Book The EU General Data Protection Regulation  GDPR

Download or read book The EU General Data Protection Regulation GDPR written by Paul Voigt and published by Springer. This book was released on 2017-08-07 with total page 385 pages. Available in PDF, EPUB and Kindle. Book excerpt: This book provides expert advice on the practical implementation of the European Union’s General Data Protection Regulation (GDPR) and systematically analyses its various provisions. Examples, tables, a checklist etc. showcase the practical consequences of the new legislation. The handbook examines the GDPR’s scope of application, the organizational and material requirements for data protection, the rights of data subjects, the role of the Supervisory Authorities, enforcement and fines under the GDPR, and national particularities.

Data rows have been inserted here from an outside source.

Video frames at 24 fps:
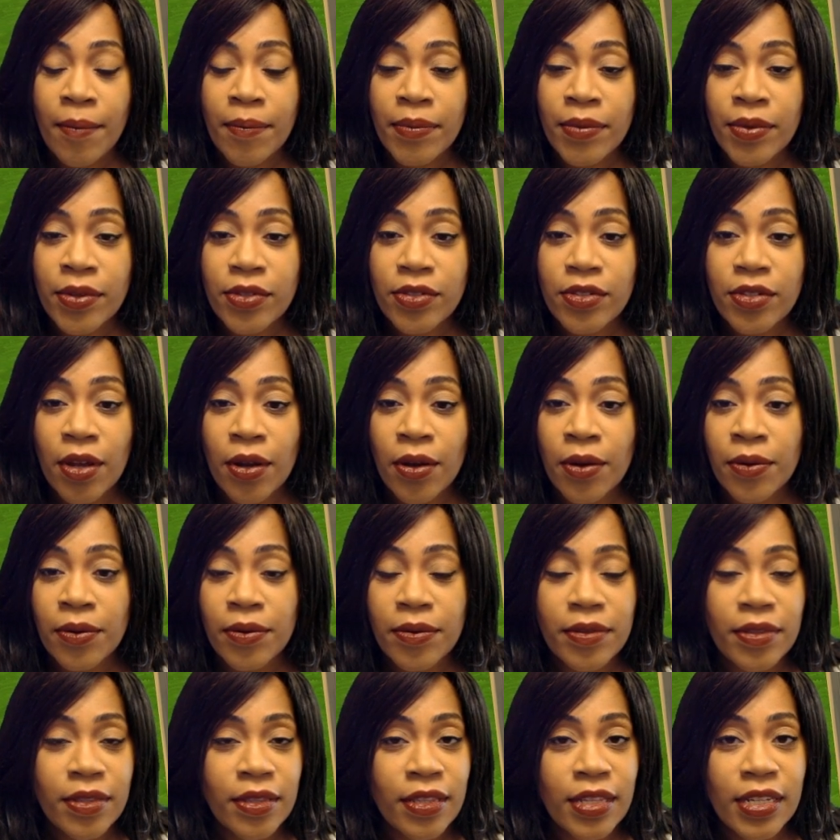so
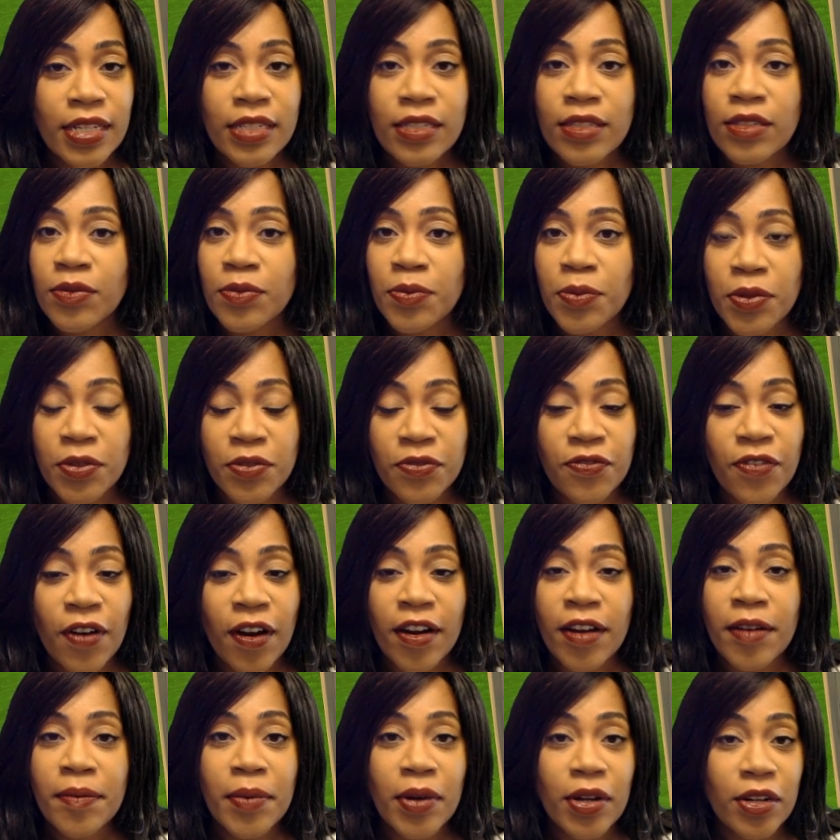this was
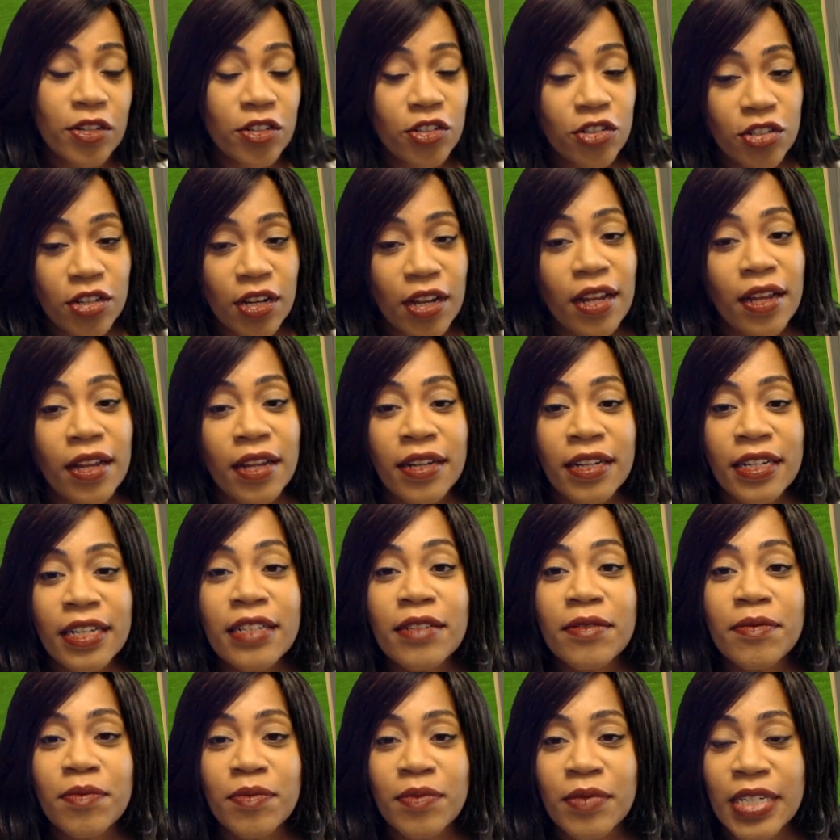very much a
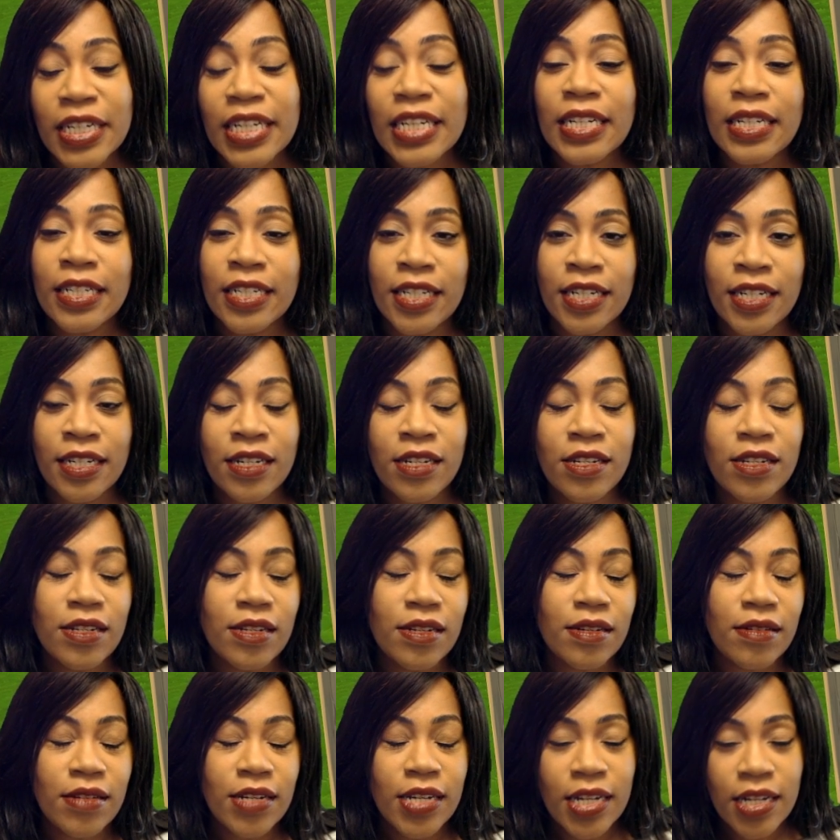
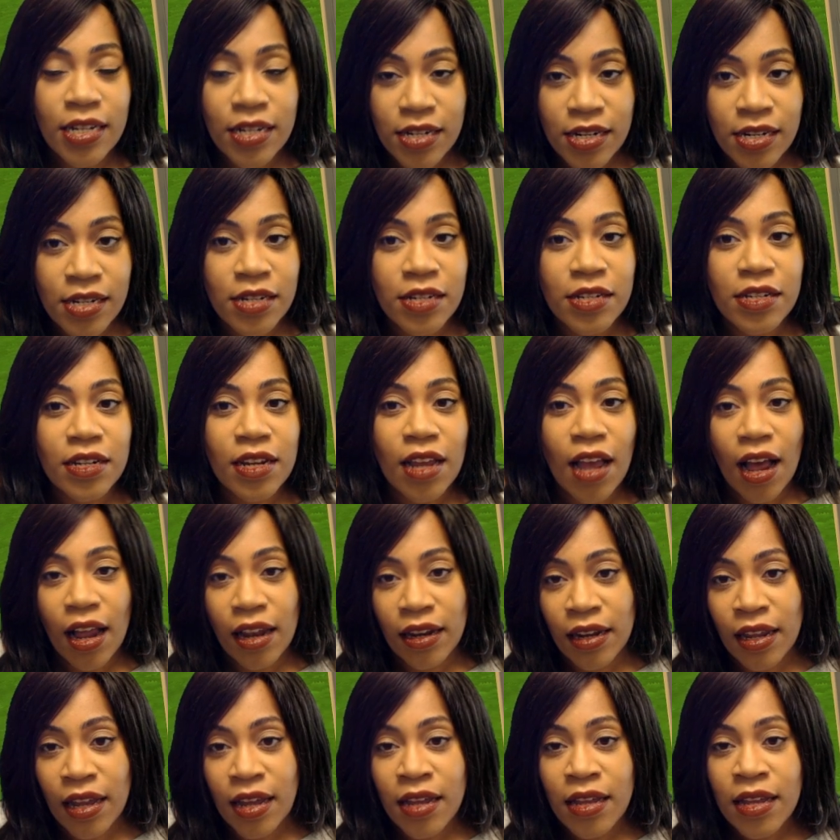needed
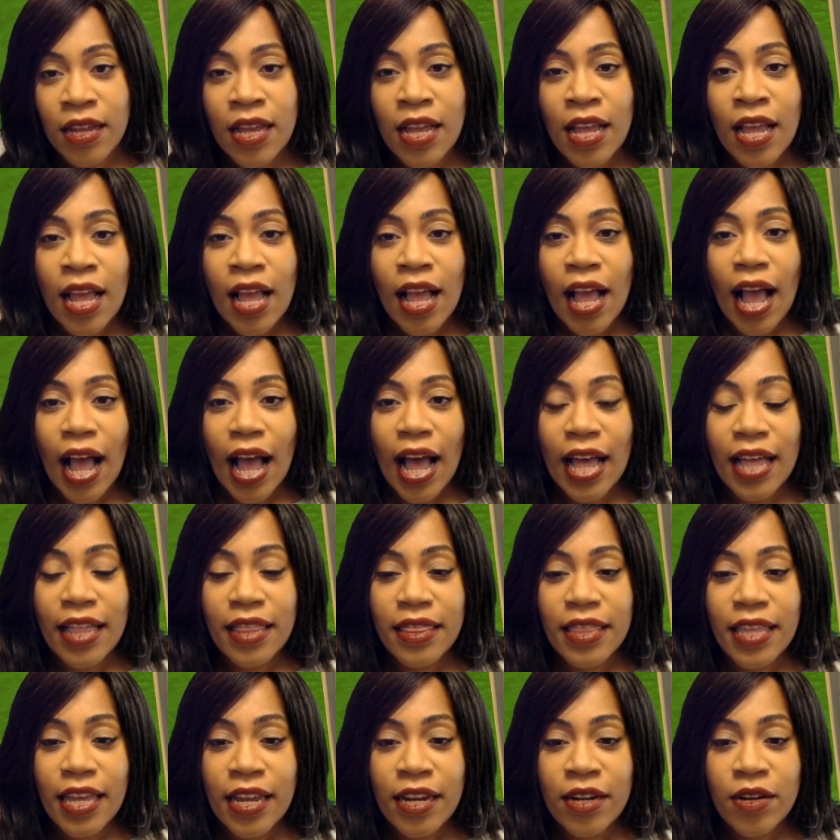colour.
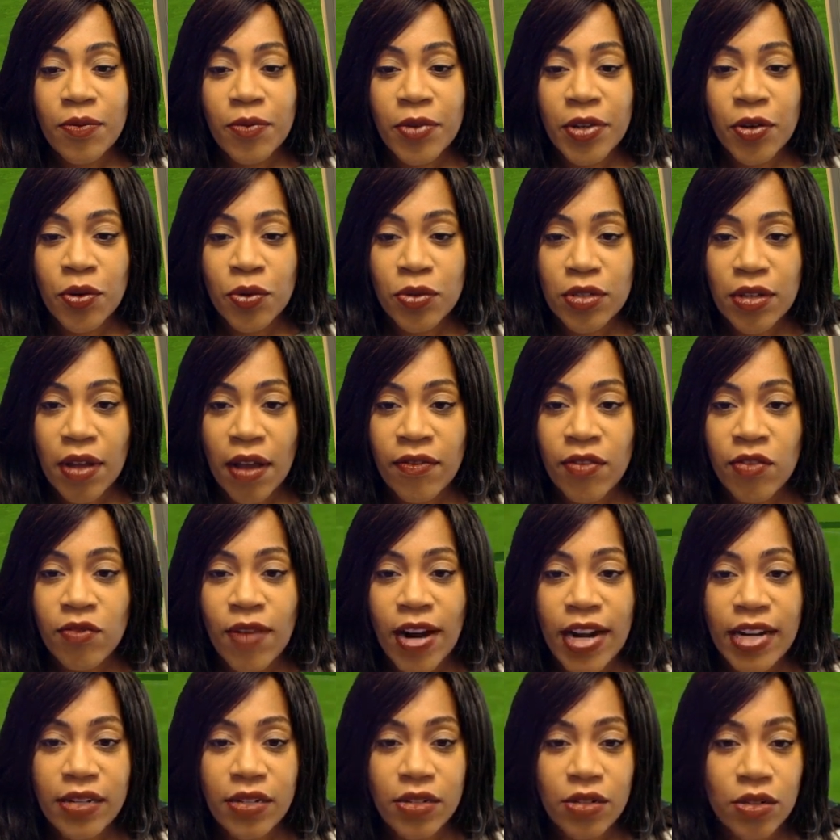And then we also have a
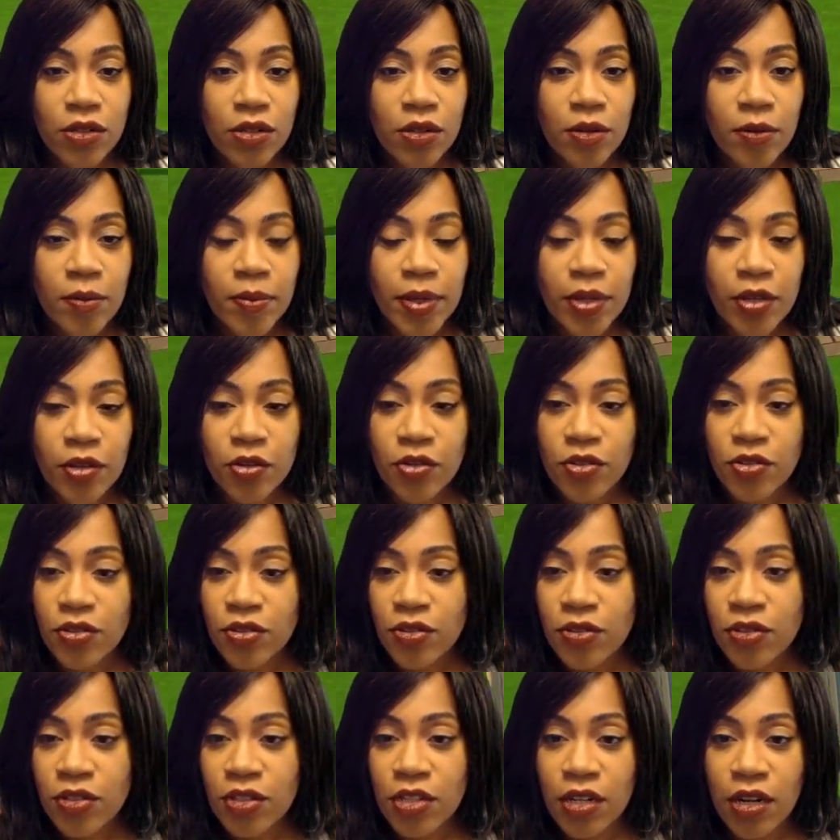red,
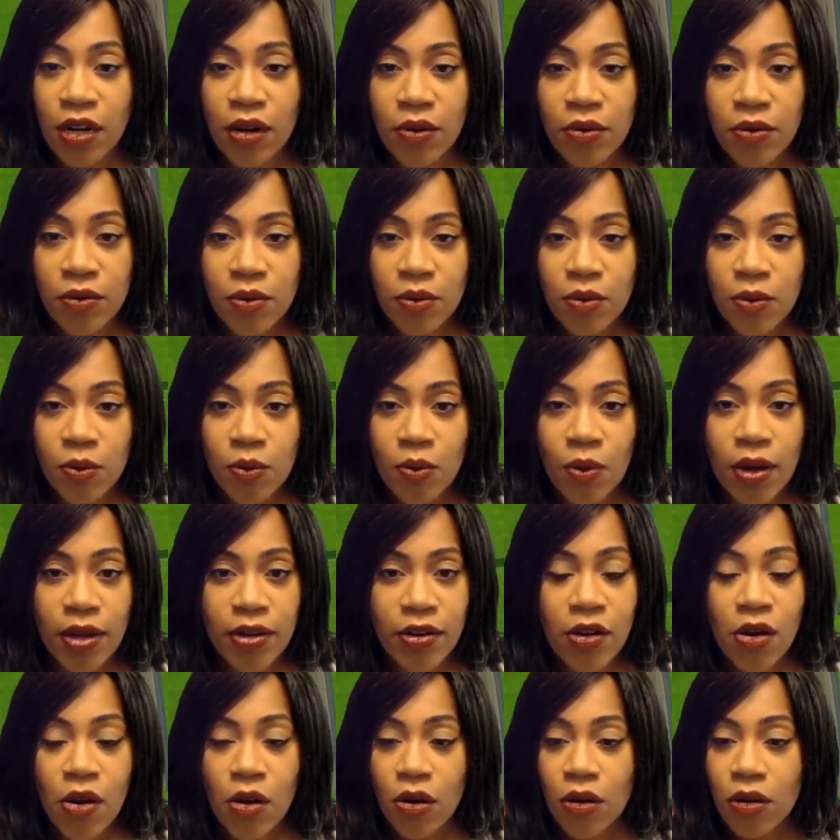because, you know, why
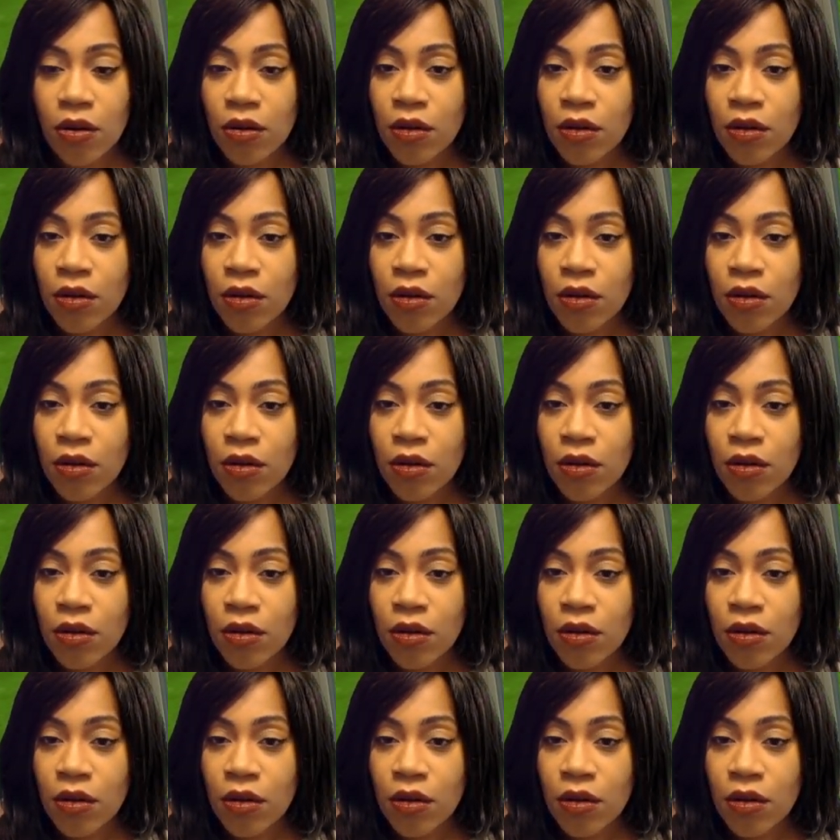not?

In addition, it supplies a brief outlook on the legal consequences for seminal data processing areas, such as Cloud Computing, Big Data and the Internet of Things.Adopted in 2016, the General Data Protection Regulation will come into force in May 2018. It provides for numerous new and intensified data protection obligations, as well as a significant increase in fines (up to 20 million euros). As a result, not only companies located within the European Union will have to change their approach to data security; due to the GDPR’s broad, transnational scope of application, it will affect numerous companies worldwide.

Book Federated Learning

Download or read book Federated Learning written by Liefeng Bo and published by . This book was released on 2024 with total page 0 pages. Available in PDF, EPUB and Kindle. Book excerpt: Authored by researchers and practitioners who build cutting-edge federated learning applications to solve real-world problems, this book covers the spectrum of federated learning technology from concepts and application scenarios to advanced algorithms and finally system implementation in three parts. It provides a comprehensive review and summary of federated learning technology, as well as presenting numerous novel federated learning algorithms which no other books have summarized. The work also references the most recent papers, articles and reviews from the past several years to keep pace with the academic and industrial state of the art of federated learning. The first part lays a foundational understanding of federated learning by going through its definition and characteristics, and also possible application scenarios and related privacy protection technologies. The second part elaborates on some of the federated learning algorithms innovated by JD Technology which encompass both vertical and horizontal scenarios, including vertical federated tree models, linear regression, kernel learning, asynchronous methods, deep learning, homomorphic encryption, and reinforcement learning. The third and final part shifts in scope to federated learning systems - namely JD Technology's own FedLearn system - by discussing its design and implementation using gRPC, in addition to specific performance optimization techniques plus integration with blockchain technology. This book will serve as a great reference for readers who are experienced in federated learning algorithms, building privacy-preserving machine learning applications or solving real-world problems with privacy-restricted scenarios.